Karina was there beside him, pushing pillows under Brock's head. Jamie swept up the teeth and set them on the dryer. He could trace Brock's nose and eye sockets in the dent. He imagined ZZ Top smashing Brock's face into the dryer again and again while a crowd cheered and waved homemade signs from the general admission seats. They came here for the lion. Jamie sat down on his haunches and watched Karina clear the red from Brock's face. It welled up again when he tried to speak and she hushed him. Scattered pages from her love letters were lying on the floor with handwriting like rivets on the page.

“You called the cops, right?”

“Yes, I called the police,” Karina said. “I called and called, and they put me on hold, and then finally someone answered.”

“You called what? The station?”

“I had to find it in the phone book, and then I had to go through a directory once I got through on the line, and then—”

“You didn't just fucking call 911?”

“You told me to call the police.”

The room tasted like the bone cans. Jamie rinsed them out every couple weeks, the blood rising in founts under the spray of the hose, the lemon suds barely concealing the rot. The runoff ran down into the sewer grates, trickling its way through the alley. In the summertime, you could watch the bugs follow it, the gnats and mosquitoes hovering above the mess in confusion.

The ants never hesitated.

The long wail of the ambulance siren trickled down the stairs. Brock's tongue pushed up again from the mess and tried to speak. Jamie hushed him. Karina kept humming. She soaked the blood with each sweater and then neatly stacked them beside her.

“Hey buddy, buddy, you need to just breathe, all right? No, no, through your nose, okay? Let's keep it clear, let's keep it clear. You just gotta nod when I say things, all right? Just nod, that's it.”

Jamie looked down at Brock's face—what was left.

“Brock, look at me. Look at me, okay? I said look at me, Brock, for fuck's sake, okay?”

Larkhill had done this to him. Same thing it did to everyone else. No teeth and busted kneecaps—an accelerated decline.

“You shouldn't be yelling at him,” Karina said.

“I'm going to fucking say whatever, Karina. Okay? Brock, I'm going to go, but don't freak out, all right? I'm not actually leaving. You just gotta stay here.”

“Guuh—no!”

“No, no, I am not leaving you,” Jamie said. “Just—just close your eyes. You'll be fine…I will figure this out, all right?”
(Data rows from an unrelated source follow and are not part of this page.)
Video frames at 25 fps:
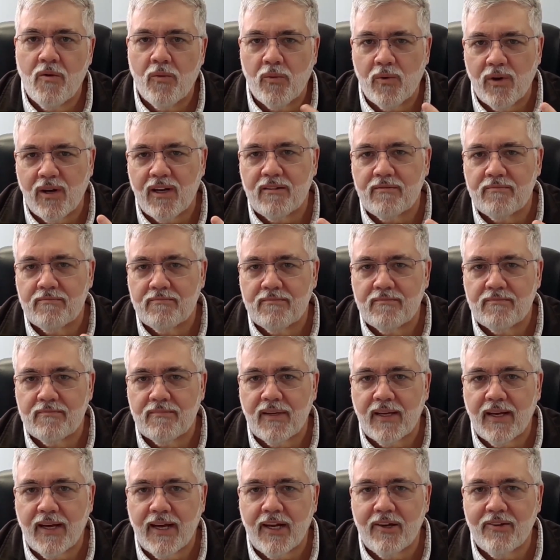Well,
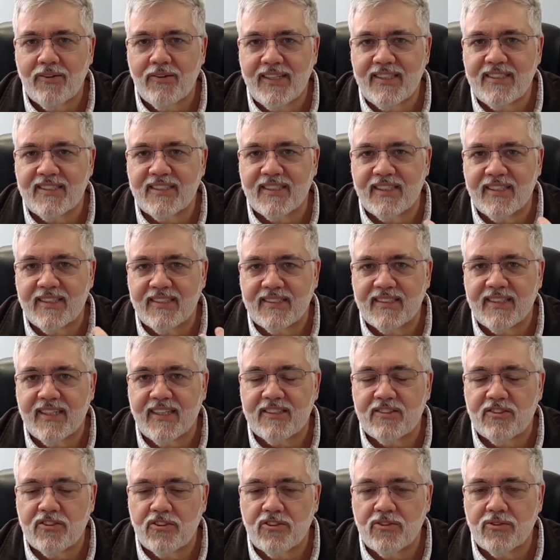how easy is
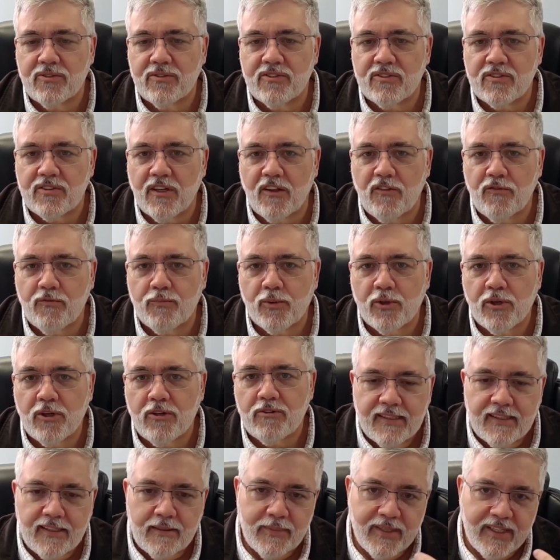that to do in
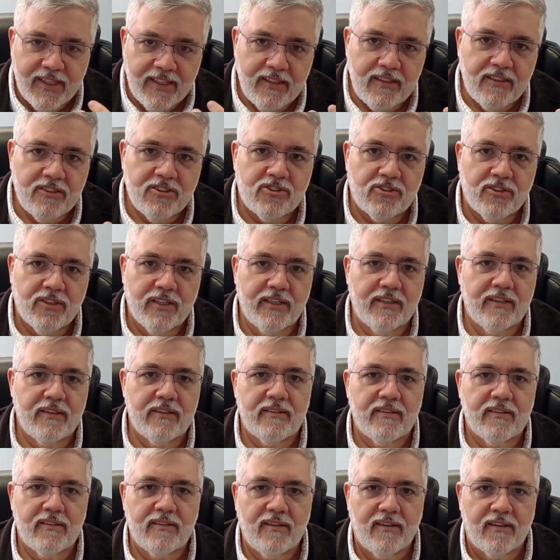SolvePro? Let me illustrate it
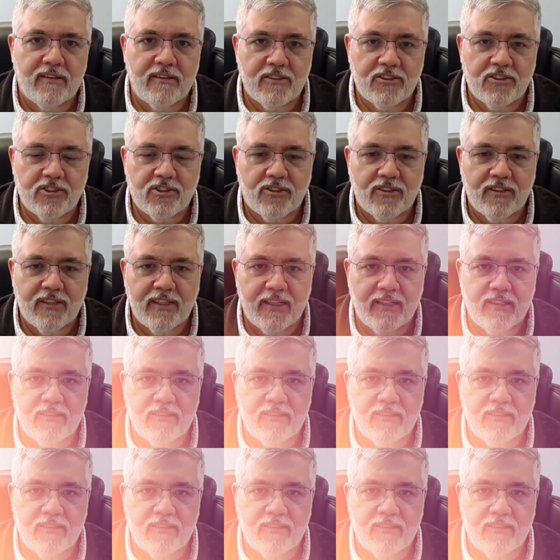on our screen.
Jamie left Karina holding Brock on the floor. Outside, the air was still cold and filled with garbage. The siren grew louder. Jamie began to drive away from the house, headed toward the Village Plaza with only one headlight burning in the dark. The radio was off and the trains were hooting at him from somewhere out there in the cold. Jamie knew Brock could hear the wheels in his fingertips, even if the doctors could never sew his busted ear back on correctly. It was a vibration, not a sound. A transmission delivered along molecules of marrow up into your bones from the root source of the rails. You could feel it rattle in your skull. Brock said it looked yellow when he closed his eyes. It looked like anywhere but here.

There was an abandoned ambulance in the parking lot.
SATIN
RULES!!
was sprayed across the back doors, the words colliding with
LARKHILL
MUNICIPALITY
typed out in faded red stencil. Someone had removed the front seat and set it up on the roof like a recliner. Jamie Garrison smelled smoke as his legs carried him across the parking lot and past the frozen condoms scattered on the broken asphalt. Brock swirled around his head, mixed up with images of lions hunting children. The parking lot had no working streetlights. Smoke threaded through the night sky, but there weren't any stars. Only the moon forced its way through the clouds and made everything blue and cold. Jamie's hands kept clenching involuntarily.

“You can't even keep a fucking fact straight, can you? Fucking junkie motherfucker…”

Jamie slammed the door open. A chair stood in the middle of the room. A broken pair of dentures lay on the floor. The bottom palate was split in two. Broken orange prescription bottles and sandwich bags littered the ground. Scattered dustings of crushed medication sprouted from the tiles. Trails of smoke pushed their way into the room through the hole the Lorax had carved into the wall. Jamie recognized the smell. The Lorax's fungi were burning with his lamps.